**WHAT TO PRODUCE:**
Each line below from the one containing "[1:43.03-1:43.93]" through the one containing "Transcript: So initially" is to be given again exactly, and no line outside that span.

**INPUT DATA:**

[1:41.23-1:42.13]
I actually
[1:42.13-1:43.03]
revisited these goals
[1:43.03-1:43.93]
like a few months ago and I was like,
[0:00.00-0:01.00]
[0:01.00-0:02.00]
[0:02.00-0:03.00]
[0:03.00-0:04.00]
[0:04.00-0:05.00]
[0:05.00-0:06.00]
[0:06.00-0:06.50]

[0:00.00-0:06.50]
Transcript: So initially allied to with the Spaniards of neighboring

---

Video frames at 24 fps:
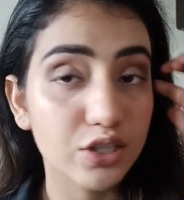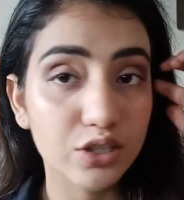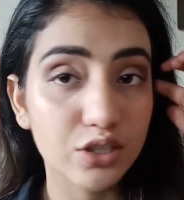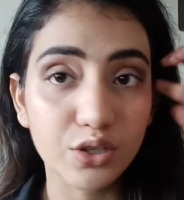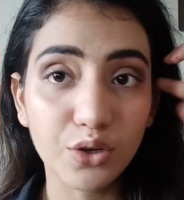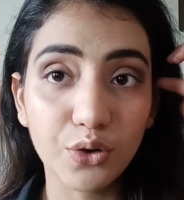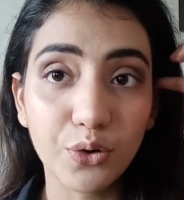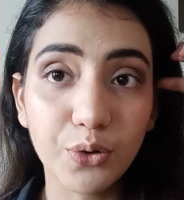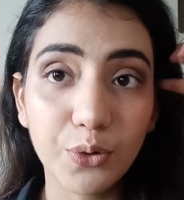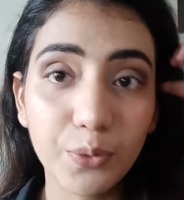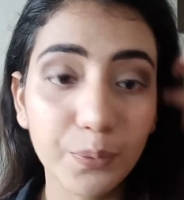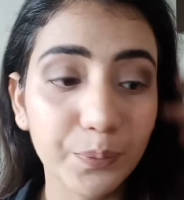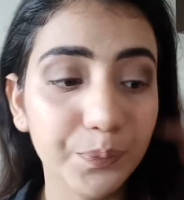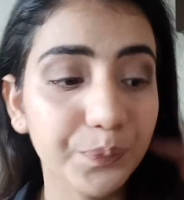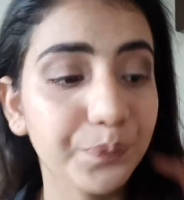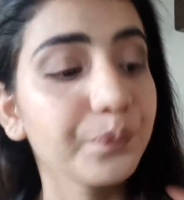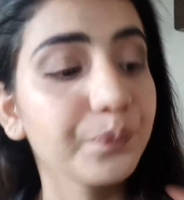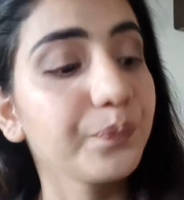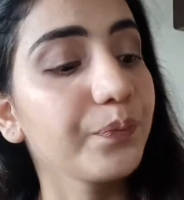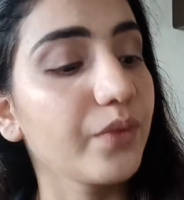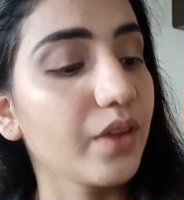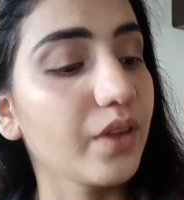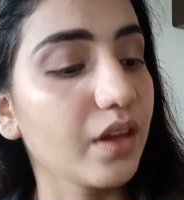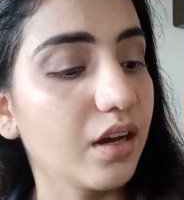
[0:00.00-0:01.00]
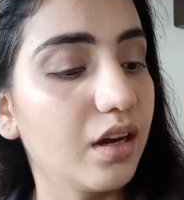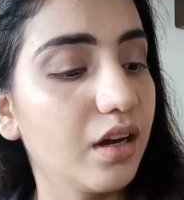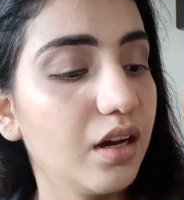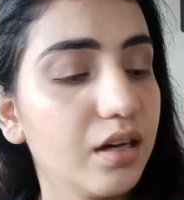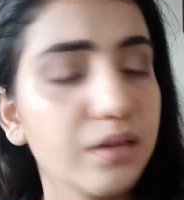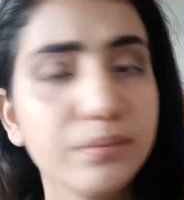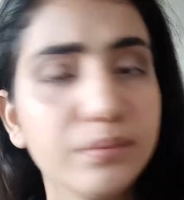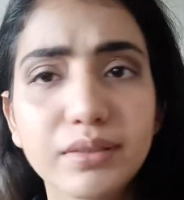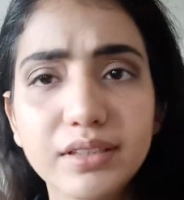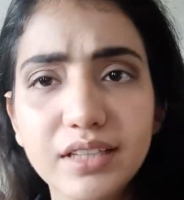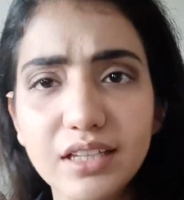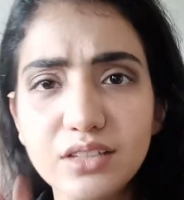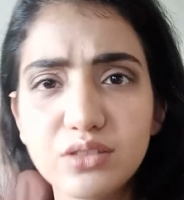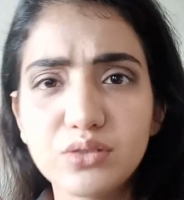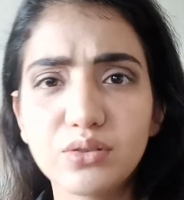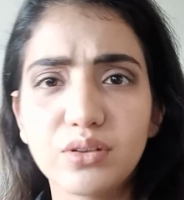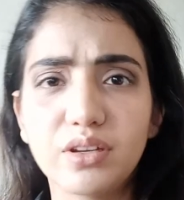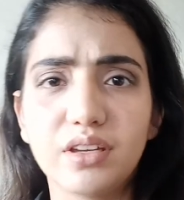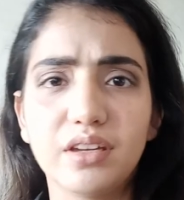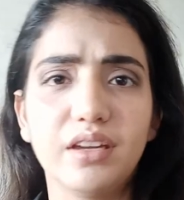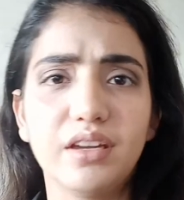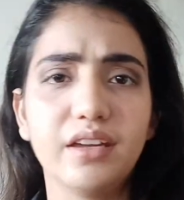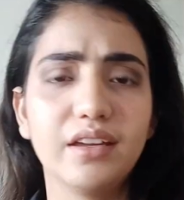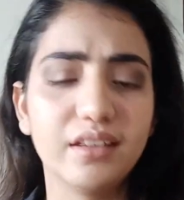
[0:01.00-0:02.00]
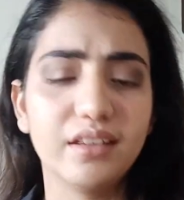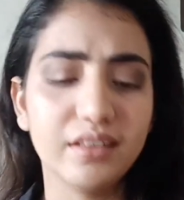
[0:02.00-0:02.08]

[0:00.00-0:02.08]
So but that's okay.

**EXERCISE RESPONSE:**
[1:43.03-1:43.93]
like a few months ago and I was like,
[0:00.00-0:01.00]
[0:01.00-0:02.00]
[0:02.00-0:03.00]
[0:03.00-0:04.00]
[0:04.00-0:05.00]
[0:05.00-0:06.00]
[0:06.00-0:06.50]

[0:00.00-0:06.50]
Transcript: So initially allied to with the Spaniards of neighboring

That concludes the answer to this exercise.